(Saved data entries)

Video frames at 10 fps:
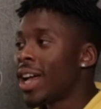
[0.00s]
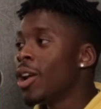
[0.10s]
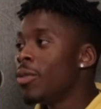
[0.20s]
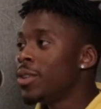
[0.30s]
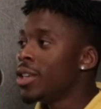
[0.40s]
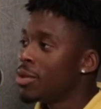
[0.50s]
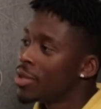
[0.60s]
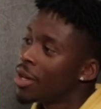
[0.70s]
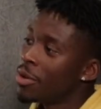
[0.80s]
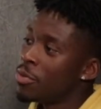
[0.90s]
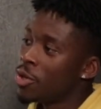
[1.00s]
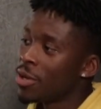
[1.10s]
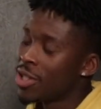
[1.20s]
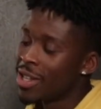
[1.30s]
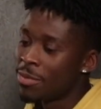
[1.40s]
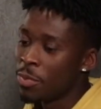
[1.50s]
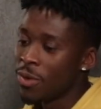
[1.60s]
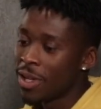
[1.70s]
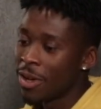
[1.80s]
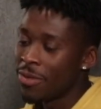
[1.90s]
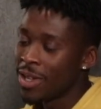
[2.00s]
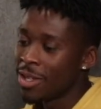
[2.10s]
at LV. He was at moved to LV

— WHAT IS NEEDED —
Transcribe the data word for word, with no images.

— RESPONSE TO THE EXERCISE —
Video frames at 10 fps:
[0.00s]
[0.10s]
[0.20s]
[0.30s]
[0.40s]
[0.50s]
[0.60s]
[0.70s]
[0.80s]
[0.90s]
[1.00s]
[1.10s]
[1.20s]
[1.30s]
[1.40s]
[1.50s]
[1.60s]
[1.70s]
[1.80s]
[1.90s]
[2.00s]
[2.10s]
at LV. He was at moved to LV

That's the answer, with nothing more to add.